Wednesday, November 25, 2020

Cyanide, Socialism and Freedom


           Photo by Danilo Alvesd on Unsplash

Mom kept a vial of cyanide in her jewelry box. Perhaps it was a powerful reminder of her family’s escape from Latvia. Or she just wasn’t sure what to do with it. Its original purpose was clear; if bartering border crossings with soap and cigarettes went terribly awry---swallow the pill.
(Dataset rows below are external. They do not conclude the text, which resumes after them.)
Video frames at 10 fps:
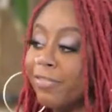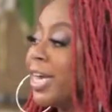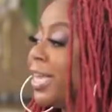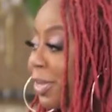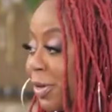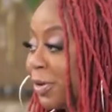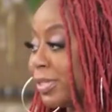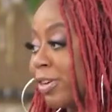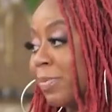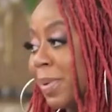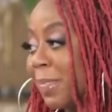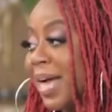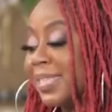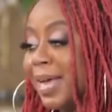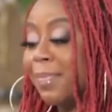in you. So remember, I
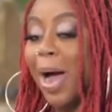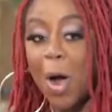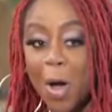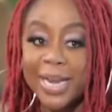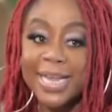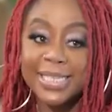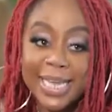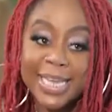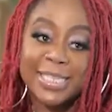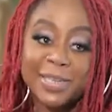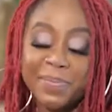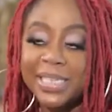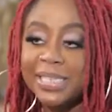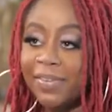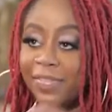said my audience is the
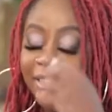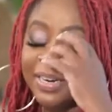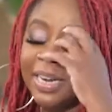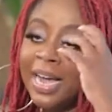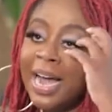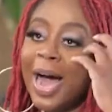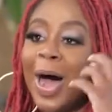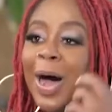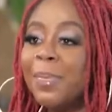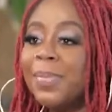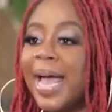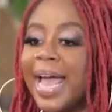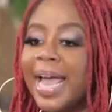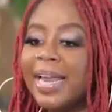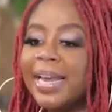meat lover.
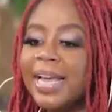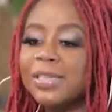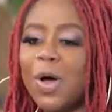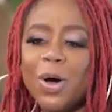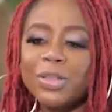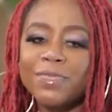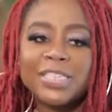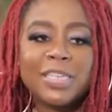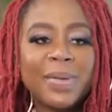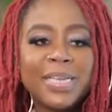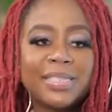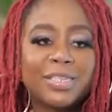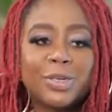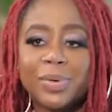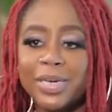And it's all the recipes
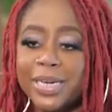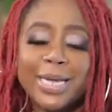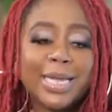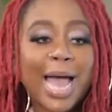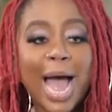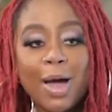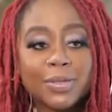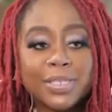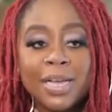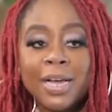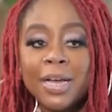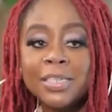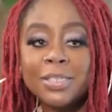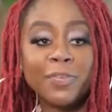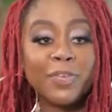that you would cook in the house.
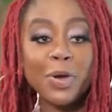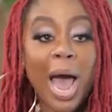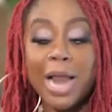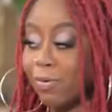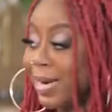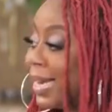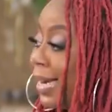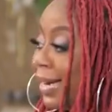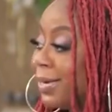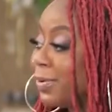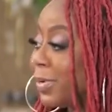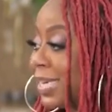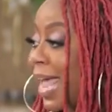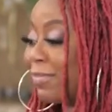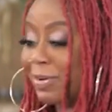So if you know how to read,
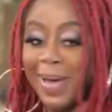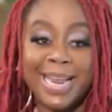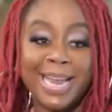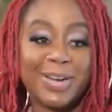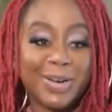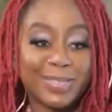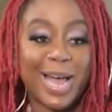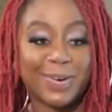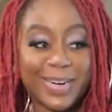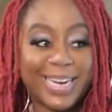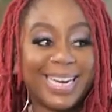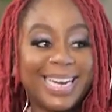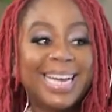which everybody here knows how to read,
As a kid I didn’t understand the backstory. Pieces I never learned. My grandfather, Augusts Mitrevics, his wife Lidija and two children fled the Latvia they knew seeing the Latvia it would become. He was a famous theatre actor. Even has a page on IMDB

They erased him. A visitor to Latvia up to 1991 would find no record of my Grandfather. Though he appeared on postcards. Though he was a leading actor. He turned down their offer of summers in Siberia (and springs, and winters…) for the freedom of another country. For that he was shunned.

It’s hard to live with a boot in your neck and a gun in your back. They said that in Latvia, in 1978, as the freedom movement bubbled. When you don’t have freedom, you appreciate it. When its the air you breathe, you take it for granted.
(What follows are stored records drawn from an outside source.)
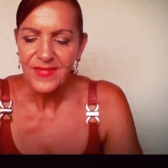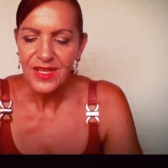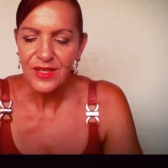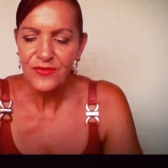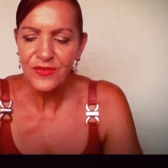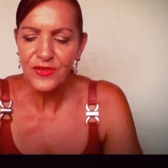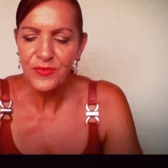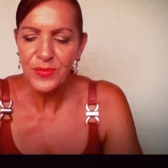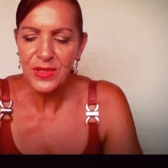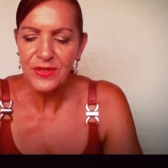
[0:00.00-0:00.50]

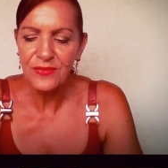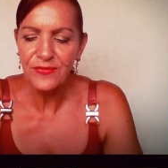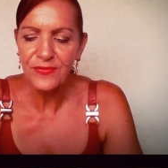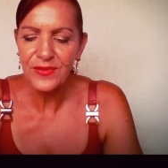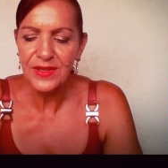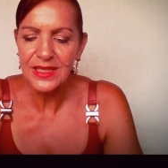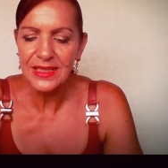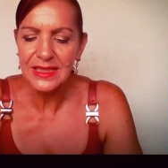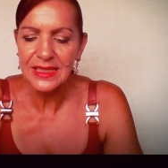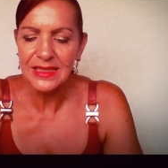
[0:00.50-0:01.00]
If you've been
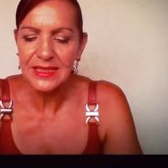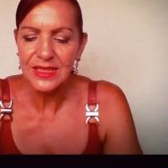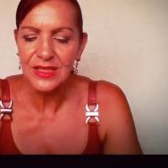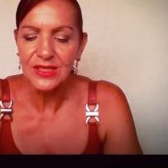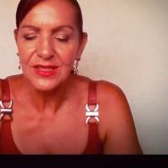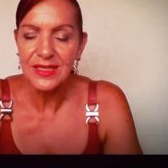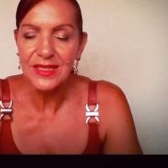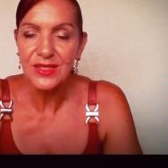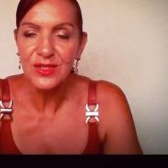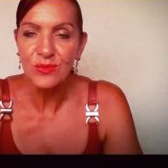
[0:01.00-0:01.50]
feeling that
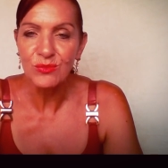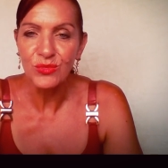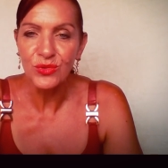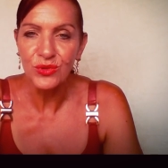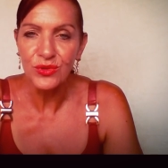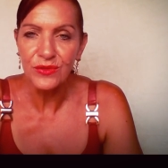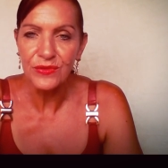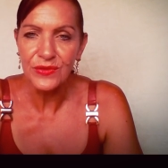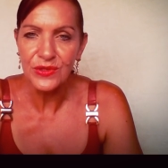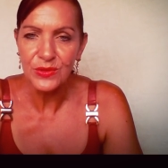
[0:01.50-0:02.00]
you need to
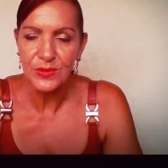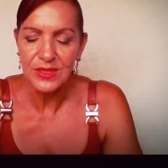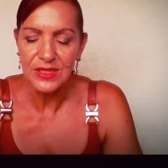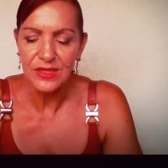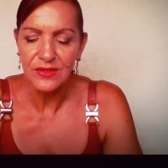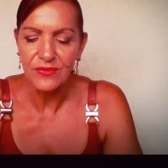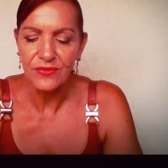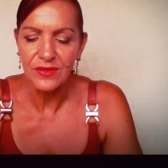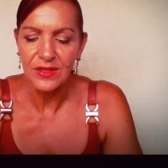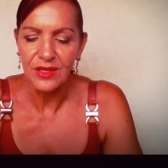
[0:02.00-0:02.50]
move to a
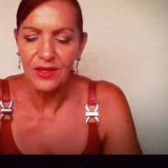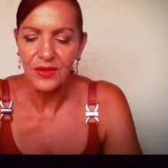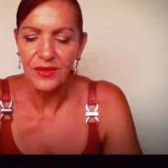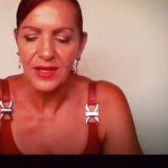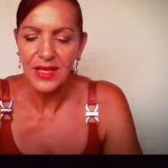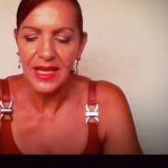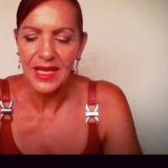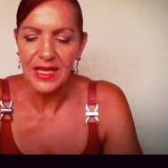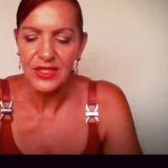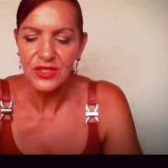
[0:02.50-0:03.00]
different
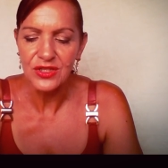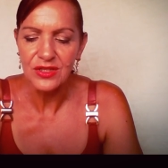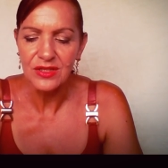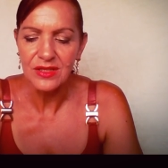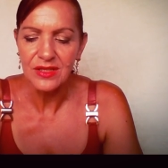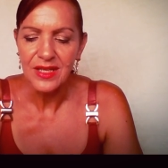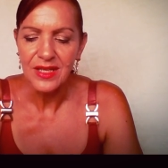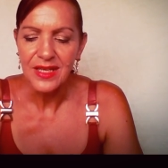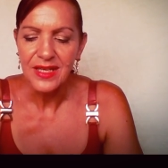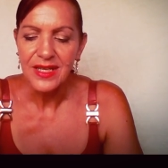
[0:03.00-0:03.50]
location,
I am next in line in a chain that escaped cyanide and socialism. Seeing life and liberty taken and given away jars me. Governors barring people from working to meet their needs is morally wrong. To tell people where they can go (shop, drive, celebrate) puts people in chains un-American. Yes, one says, ‘but these are only little links for your own good.’ No matter the size of the chain it’s still bondage.

The poison was a reminder. Pilgrimage to a new land. An imperfect place not fully home. A free country. Mom would have fought to keep it that way; grandparents too. The path forward is clear. Don’t swallow the pill.